Professor Vincent Marks, FRCPE

Born: 10/06/1930
Died: 06/11/2023
Speciality: Clinical Pathology
Designatory Letters: DM, FRCPE, FRCP, FRCPath

Born: June 6th 1930, London

Died: November 10th 2023, London.

Cause of death: metastatic thyroid cancer                   

A pioneer in clinical chemical pathology and non-diabetic hypoglycaemia who became founder and dean of a new postgraduate medical school and a world-famed expert witness in alleged insulin murder cases.

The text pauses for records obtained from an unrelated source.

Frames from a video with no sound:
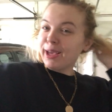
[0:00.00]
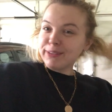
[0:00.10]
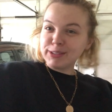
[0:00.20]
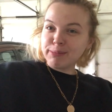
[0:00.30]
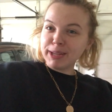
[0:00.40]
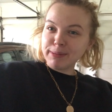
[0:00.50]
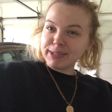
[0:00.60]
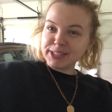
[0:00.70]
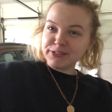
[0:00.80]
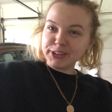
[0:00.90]
I have so many
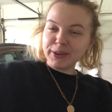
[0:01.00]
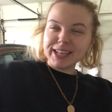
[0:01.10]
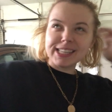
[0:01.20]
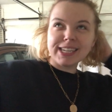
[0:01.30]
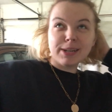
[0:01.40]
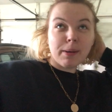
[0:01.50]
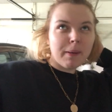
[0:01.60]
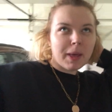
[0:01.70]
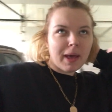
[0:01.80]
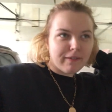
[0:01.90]
updates for you guys. I didn't
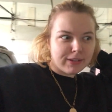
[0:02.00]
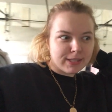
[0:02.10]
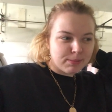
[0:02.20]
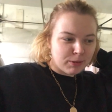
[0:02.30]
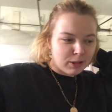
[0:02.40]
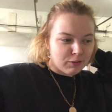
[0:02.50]
obviously pull out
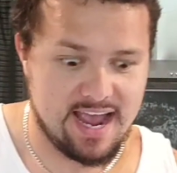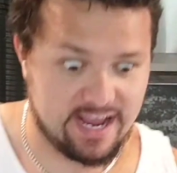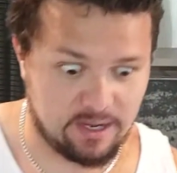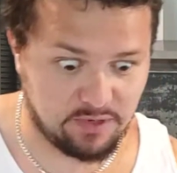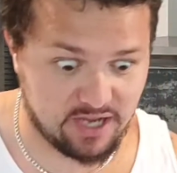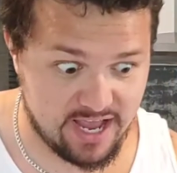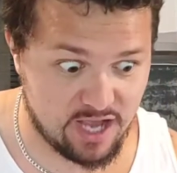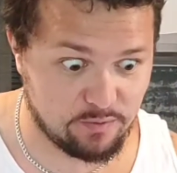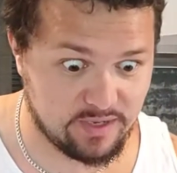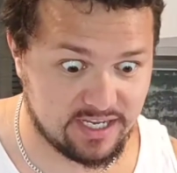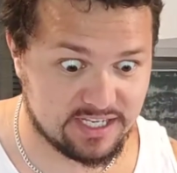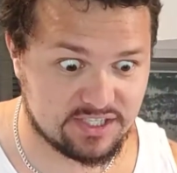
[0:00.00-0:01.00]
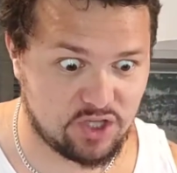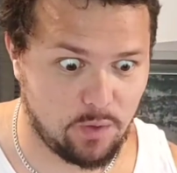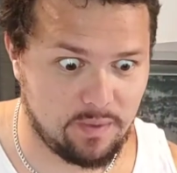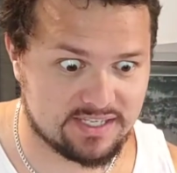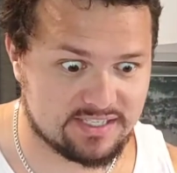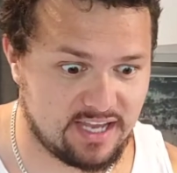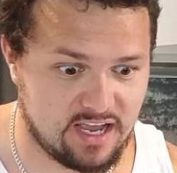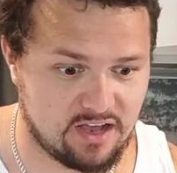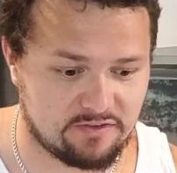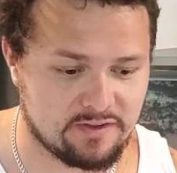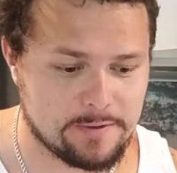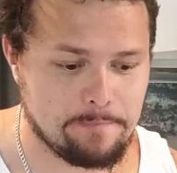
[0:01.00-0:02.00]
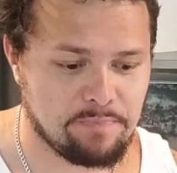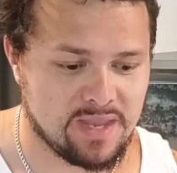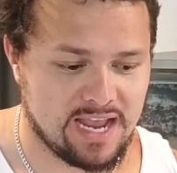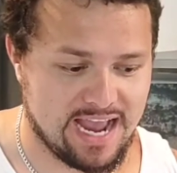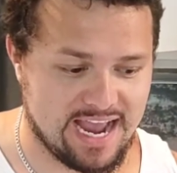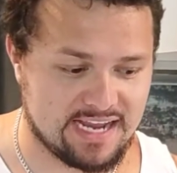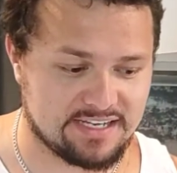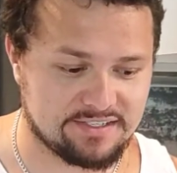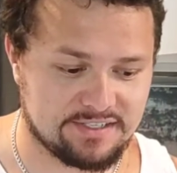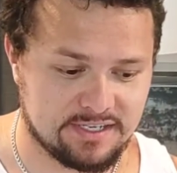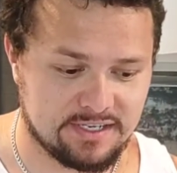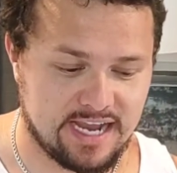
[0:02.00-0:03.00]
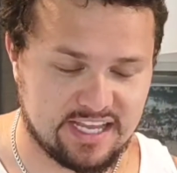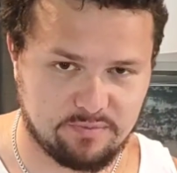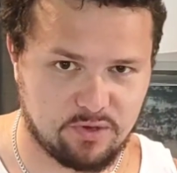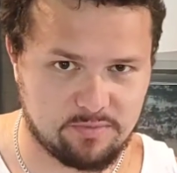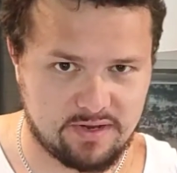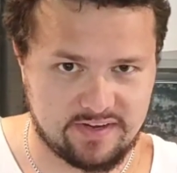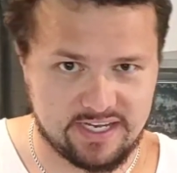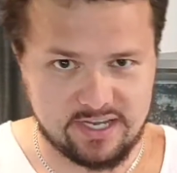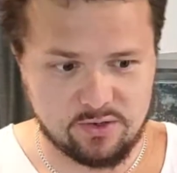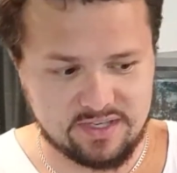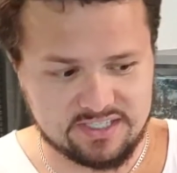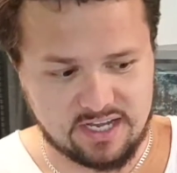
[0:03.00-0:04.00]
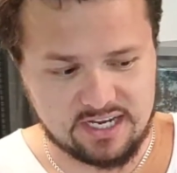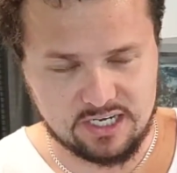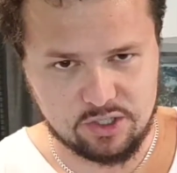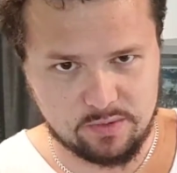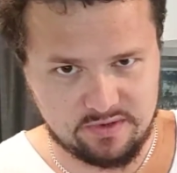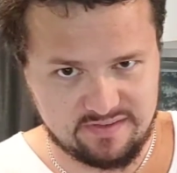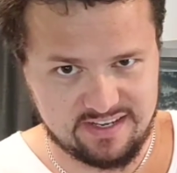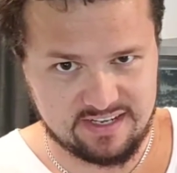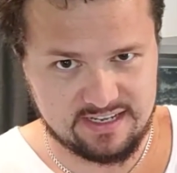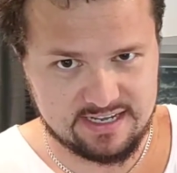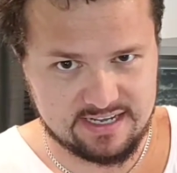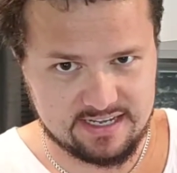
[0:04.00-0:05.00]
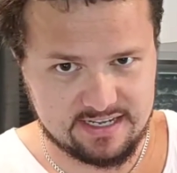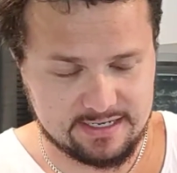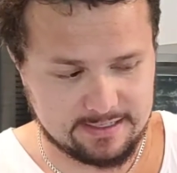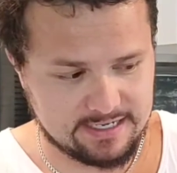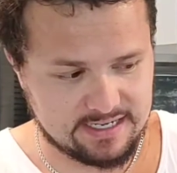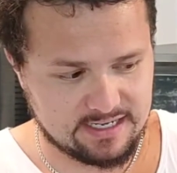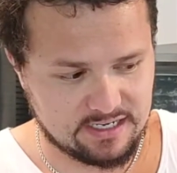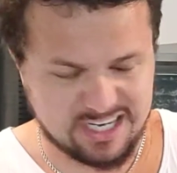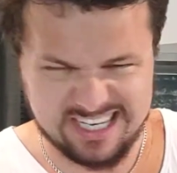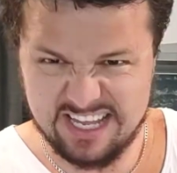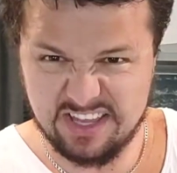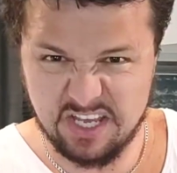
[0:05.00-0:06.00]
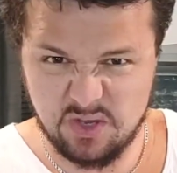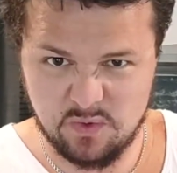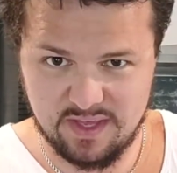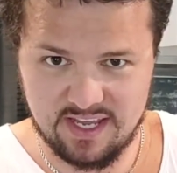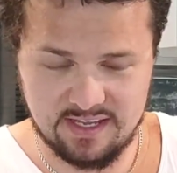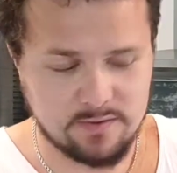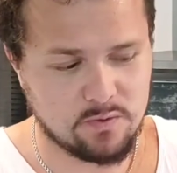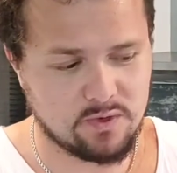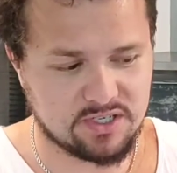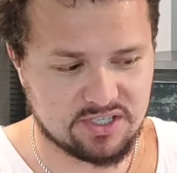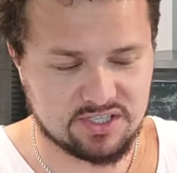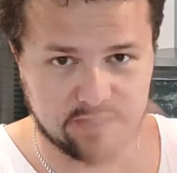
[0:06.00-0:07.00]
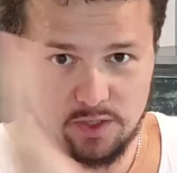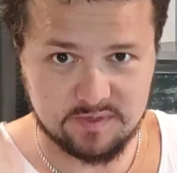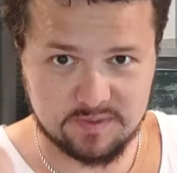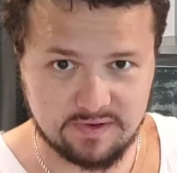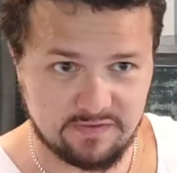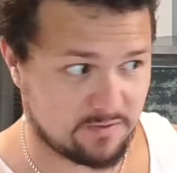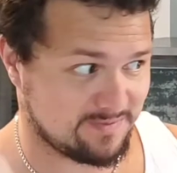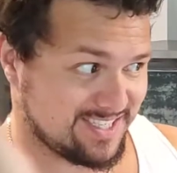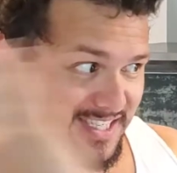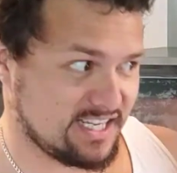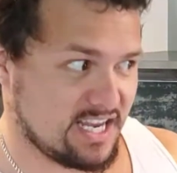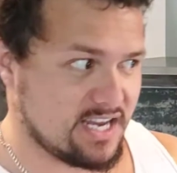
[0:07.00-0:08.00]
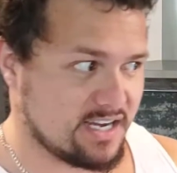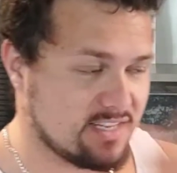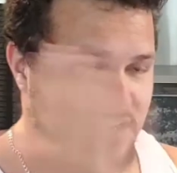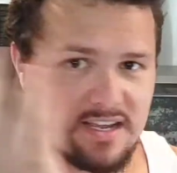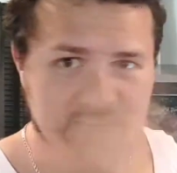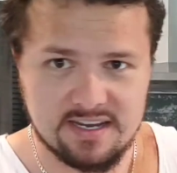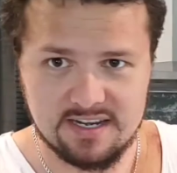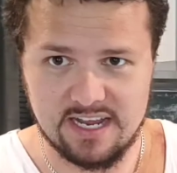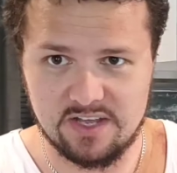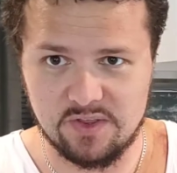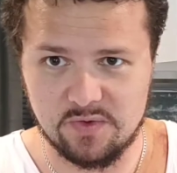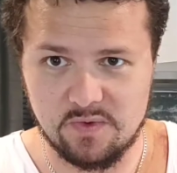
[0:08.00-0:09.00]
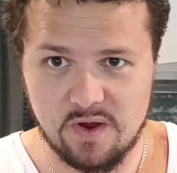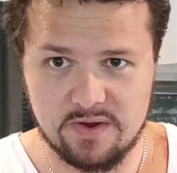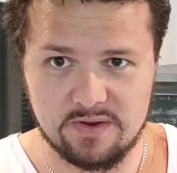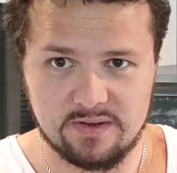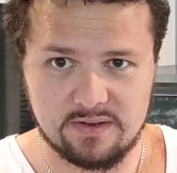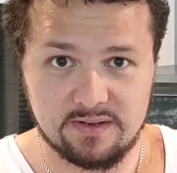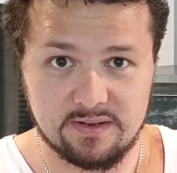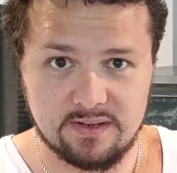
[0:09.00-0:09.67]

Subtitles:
And I'm like, how am I going to stop myself? And at the bottom of our hill, there's like a little bit of like another hill there, which stops me from seeing down the road.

Born in his father’s North London pub and evacuated to a Devon farm during the war, Vincent Marks nevertheless won a scholarship to Brasenose College, Oxford, and after clinical studies at St Thomas’s Hospital graduated in 1954. His interest in biochemistry led him to clinical pathology. He obtained the Edinburgh MRCP in 1957, at a time when this examination offered specialist options, and an MRC fellowship that took him to a research post in King’s College then a senior lecturer post in the Institute of Neurology in 1961. In 1962 he obtained the first post of consultant in clinical pathology in Epsom and director to the regional laboratory. Shortly thereafter he was elected FRCPE and a founder Fellow of the Royal College of Pathology.

Behind this bland account of a rapid rise in a then new medical specialty lies a remarkable story. While at the Institute of Neurology he became interested in hypoglycaemia caused by tumours and pioneered the use of sensitive immunoassays that had recently become available to researchers. In developing techniques for their clinical use he came across cases in which very low levels of blood sugar aroused suspicion of wrongdoing. His academic life led to several hundred publications and books on hypoglycaemia, a chair in clinical pathology at the University of Surrey and later appointment as foundation dean of its new Postgraduate Medical School. But alongside this he acquired a formidable reputation from his forensic work, about which he wrote a popular book, Insulin Murders. The most notable of these are probably his evidence that led to the reversal of the wrongful conviction of Claus von Bülow, for attempting to kill his wife, and that which led to the conviction 25 years ago of nurse Beverly Allitt for multiple infant murders.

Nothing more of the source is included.